What you are asked to do
Give back the records in full, with every line exactly as it was.

Dataset extract
:::
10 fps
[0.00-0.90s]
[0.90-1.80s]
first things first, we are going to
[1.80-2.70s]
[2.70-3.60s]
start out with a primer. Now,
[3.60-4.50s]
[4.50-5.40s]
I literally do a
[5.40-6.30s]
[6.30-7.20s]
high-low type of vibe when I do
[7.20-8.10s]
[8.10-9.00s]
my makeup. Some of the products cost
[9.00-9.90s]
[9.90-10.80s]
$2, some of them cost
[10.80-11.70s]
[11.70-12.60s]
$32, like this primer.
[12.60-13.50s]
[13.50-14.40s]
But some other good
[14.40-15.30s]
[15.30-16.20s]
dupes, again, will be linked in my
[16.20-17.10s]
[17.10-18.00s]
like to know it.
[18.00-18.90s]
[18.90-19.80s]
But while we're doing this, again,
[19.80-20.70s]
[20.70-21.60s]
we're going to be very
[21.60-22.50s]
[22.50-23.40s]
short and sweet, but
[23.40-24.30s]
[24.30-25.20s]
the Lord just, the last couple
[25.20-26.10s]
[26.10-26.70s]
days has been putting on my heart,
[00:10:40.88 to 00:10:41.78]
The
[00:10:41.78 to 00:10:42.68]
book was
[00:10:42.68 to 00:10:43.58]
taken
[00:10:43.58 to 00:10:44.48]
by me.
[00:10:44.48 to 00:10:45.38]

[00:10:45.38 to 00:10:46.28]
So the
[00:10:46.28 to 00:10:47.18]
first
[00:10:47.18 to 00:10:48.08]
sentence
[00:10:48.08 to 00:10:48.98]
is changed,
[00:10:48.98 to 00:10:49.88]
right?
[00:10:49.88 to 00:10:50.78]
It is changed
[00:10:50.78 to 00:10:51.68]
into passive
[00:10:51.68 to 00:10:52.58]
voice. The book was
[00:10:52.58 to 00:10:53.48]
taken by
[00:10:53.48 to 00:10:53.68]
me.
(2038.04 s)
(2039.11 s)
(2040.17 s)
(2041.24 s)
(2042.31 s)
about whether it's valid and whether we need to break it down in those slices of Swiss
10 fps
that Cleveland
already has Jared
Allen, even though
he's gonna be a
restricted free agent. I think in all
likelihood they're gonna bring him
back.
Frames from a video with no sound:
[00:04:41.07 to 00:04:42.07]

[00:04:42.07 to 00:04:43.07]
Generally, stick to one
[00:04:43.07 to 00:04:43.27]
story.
:::
Response for this exercise
10 fps
[0.00-0.90s]
[0.90-1.80s]
first things first, we are going to
[1.80-2.70s]
[2.70-3.60s]
start out with a primer. Now,
[3.60-4.50s]
[4.50-5.40s]
I literally do a
[5.40-6.30s]
[6.30-7.20s]
high-low type of vibe when I do
[7.20-8.10s]
[8.10-9.00s]
my makeup. Some of the products cost
[9.00-9.90s]
[9.90-10.80s]
$2, some of them cost
[10.80-11.70s]
[11.70-12.60s]
$32, like this primer.
[12.60-13.50s]
[13.50-14.40s]
But some other good
[14.40-15.30s]
[15.30-16.20s]
dupes, again, will be linked in my
[16.20-17.10s]
[17.10-18.00s]
like to know it.
[18.00-18.90s]
[18.90-19.80s]
But while we're doing this, again,
[19.80-20.70s]
[20.70-21.60s]
we're going to be very
[21.60-22.50s]
[22.50-23.40s]
short and sweet, but
[23.40-24.30s]
[24.30-25.20s]
the Lord just, the last couple
[25.20-26.10s]
[26.10-26.70s]
days has been putting on my heart,
[00:10:40.88 to 00:10:41.78]
The
[00:10:41.78 to 00:10:42.68]
book was
[00:10:42.68 to 00:10:43.58]
taken
[00:10:43.58 to 00:10:44.48]
by me.
[00:10:44.48 to 00:10:45.38]

[00:10:45.38 to 00:10:46.28]
So the
[00:10:46.28 to 00:10:47.18]
first
[00:10:47.18 to 00:10:48.08]
sentence
[00:10:48.08 to 00:10:48.98]
is changed,
[00:10:48.98 to 00:10:49.88]
right?
[00:10:49.88 to 00:10:50.78]
It is changed
[00:10:50.78 to 00:10:51.68]
into passive
[00:10:51.68 to 00:10:52.58]
voice. The book was
[00:10:52.58 to 00:10:53.48]
taken by
[00:10:53.48 to 00:10:53.68]
me.
(2038.04 s)
(2039.11 s)
(2040.17 s)
(2041.24 s)
(2042.31 s)
about whether it's valid and whether we need to break it down in those slices of Swiss
10 fps
that Cleveland
already has Jared
Allen, even though
he's gonna be a
restricted free agent. I think in all
likelihood they're gonna bring him
back.
Frames from a video with no sound:
[00:04:41.07 to 00:04:42.07]

[00:04:42.07 to 00:04:43.07]
Generally, stick to one
[00:04:43.07 to 00:04:43.27]
story.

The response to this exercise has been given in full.